**Exercise goal**
Omit every image, and transcribe the remaining entries exactly as given.

**Supplied data**
──────────

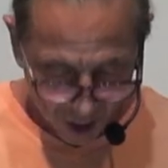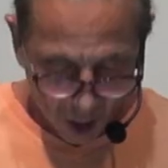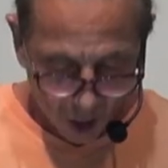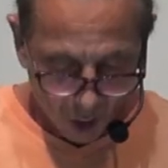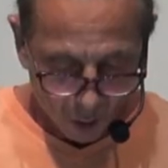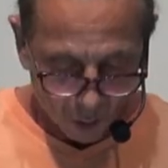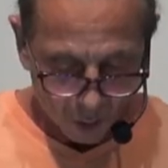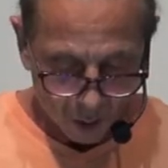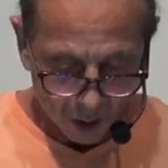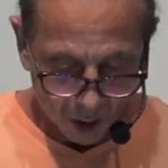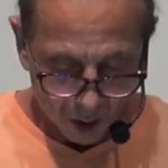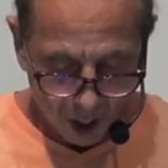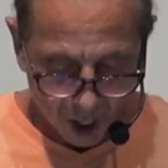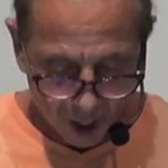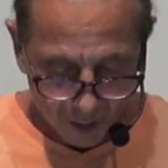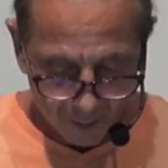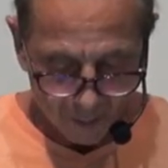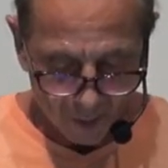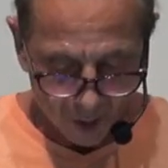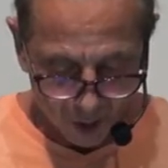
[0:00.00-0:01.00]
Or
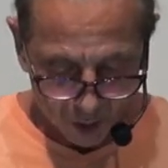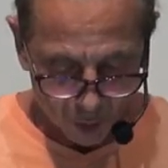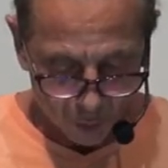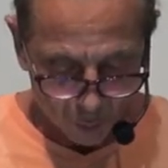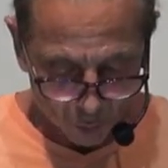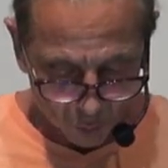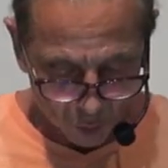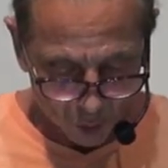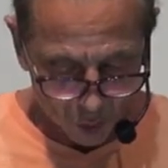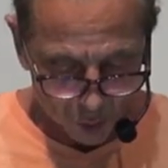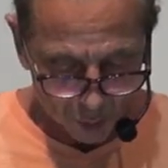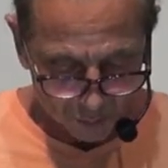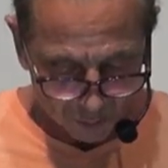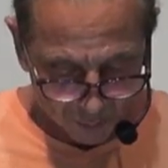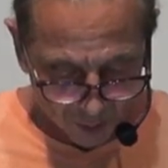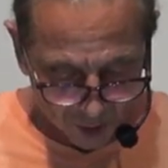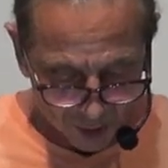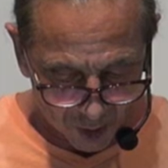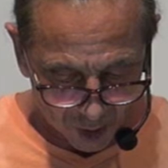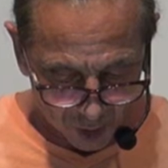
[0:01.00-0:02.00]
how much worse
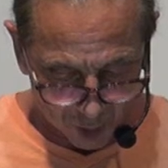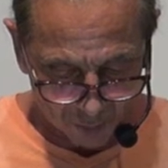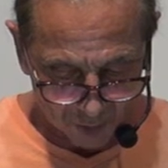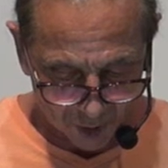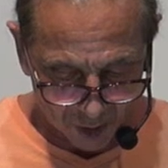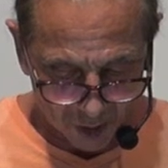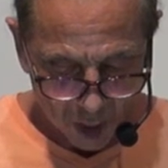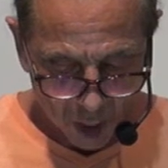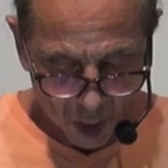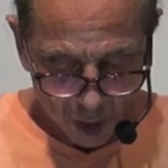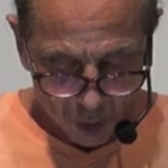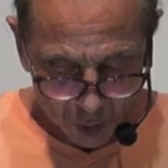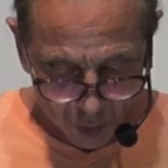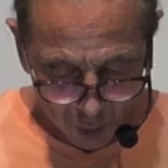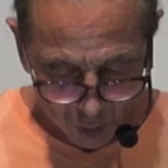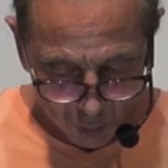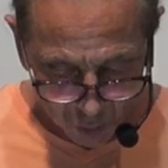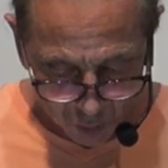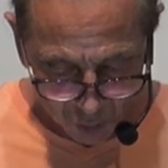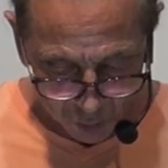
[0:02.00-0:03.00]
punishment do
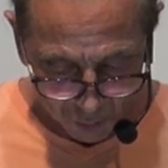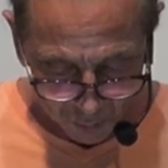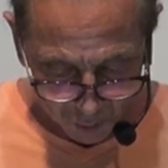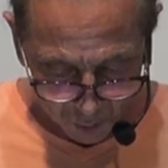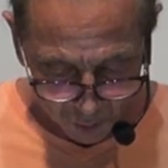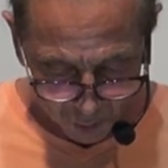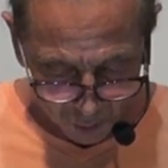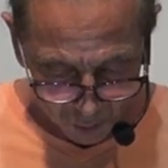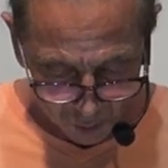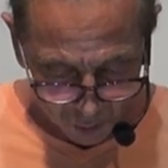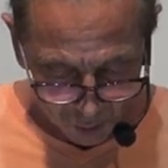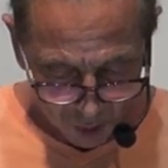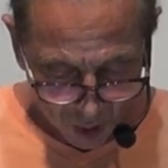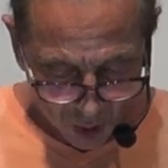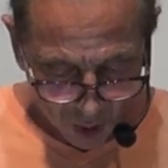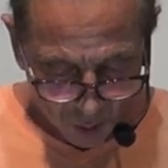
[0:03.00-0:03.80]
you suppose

──────────

**The answer**
[0:00.00-0:01.00]
Or
[0:01.00-0:02.00]
how much worse
[0:02.00-0:03.00]
punishment do
[0:03.00-0:03.80]
you suppose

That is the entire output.